Sometimes the kids trump professional development, though. Courtney and Colby are older now, 15 and nearly 12, respectively, which means the Deckers don’t have too many years left with both kids at home, so they want to spend time with them. Lately that meant forgoing Crop Production Week for a family ski trip.

And keeping the household in orbit is the number one priority for the Deckers. CTEAM organized a two-week trip to Brazil — a once-in-a-lifetime opportunity. But the Deckers decided to step back because the kids were quite busy.

“Two weeks is a long time to ask Grandma to stay with the kids and run them around,” says Sonia.

But they haven’t forgone professional development entirely. Gordon and Sonia have a divide-and-conquer strategy when it comes to conferences these days. They look at the content of the conference and decide which one of them is best suited to take it in. The other person stays home to run the household.

In some ways, easing up a little on professional development has been the right choice professionally as well. It’s been good to take the time to apply what they’ve learned to the farm, Sonia says. For example, the business plan they developed with CTEAM is a living document to be reviewed regularly.

Once they have more time, Sonia and Gordon plan to attend more CTEAM alumni events. Crop Production Week is on their wish list, too.

Sonia would also like to take more ag economic courses through the University of Saskatchewan’s distance learning program, something she did years ago.
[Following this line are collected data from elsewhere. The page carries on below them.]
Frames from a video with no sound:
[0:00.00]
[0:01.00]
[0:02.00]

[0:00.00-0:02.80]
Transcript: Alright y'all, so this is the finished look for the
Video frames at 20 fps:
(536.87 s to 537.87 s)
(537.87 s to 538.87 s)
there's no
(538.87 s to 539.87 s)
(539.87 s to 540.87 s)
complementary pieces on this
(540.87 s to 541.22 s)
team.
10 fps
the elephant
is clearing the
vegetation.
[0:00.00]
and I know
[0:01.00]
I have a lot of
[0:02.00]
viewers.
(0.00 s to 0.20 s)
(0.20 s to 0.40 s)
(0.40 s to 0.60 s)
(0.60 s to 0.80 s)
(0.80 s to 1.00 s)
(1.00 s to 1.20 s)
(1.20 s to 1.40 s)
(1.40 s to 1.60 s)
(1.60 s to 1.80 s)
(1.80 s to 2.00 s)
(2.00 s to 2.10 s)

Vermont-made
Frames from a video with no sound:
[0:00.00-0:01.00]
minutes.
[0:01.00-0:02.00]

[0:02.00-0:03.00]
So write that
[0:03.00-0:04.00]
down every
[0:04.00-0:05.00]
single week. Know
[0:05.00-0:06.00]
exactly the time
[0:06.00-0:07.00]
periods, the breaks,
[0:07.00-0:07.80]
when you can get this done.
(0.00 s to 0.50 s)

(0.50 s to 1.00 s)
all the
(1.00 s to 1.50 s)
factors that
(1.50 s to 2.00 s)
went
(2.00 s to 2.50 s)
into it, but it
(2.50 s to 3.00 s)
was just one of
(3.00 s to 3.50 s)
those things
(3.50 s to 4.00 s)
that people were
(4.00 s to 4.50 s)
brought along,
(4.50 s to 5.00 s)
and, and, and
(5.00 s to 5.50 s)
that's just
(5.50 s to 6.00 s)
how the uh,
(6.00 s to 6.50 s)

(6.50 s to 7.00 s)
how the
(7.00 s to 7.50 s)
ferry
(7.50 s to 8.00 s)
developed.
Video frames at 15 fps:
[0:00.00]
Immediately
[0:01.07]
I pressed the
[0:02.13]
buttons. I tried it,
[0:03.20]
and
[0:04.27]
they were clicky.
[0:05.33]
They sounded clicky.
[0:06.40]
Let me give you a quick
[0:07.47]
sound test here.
And she hopes to hit Farm Management Canada’s Agricultural Excellence conferences regularly in the future.

Farm publications and courses at the local agricultural college also offer learning opportunities that don’t require time away from home.

Gordon too is always looking for ways to improve, whether it’s something he can do himself or has to leave the farm for. “If we do see something, and we have time, we take advantage of it and do it,” he says.

The ultimate goal with the farm is to have a viable business the kids can step into — but only if they want to.

It’s a tough, ever-changing job. But even with all the advancements in technology and financial management, farming still comes down to putting the seed in the soil and smelling the dust at harvest, says Sonia.

“That’s the part of it we just love,” she says.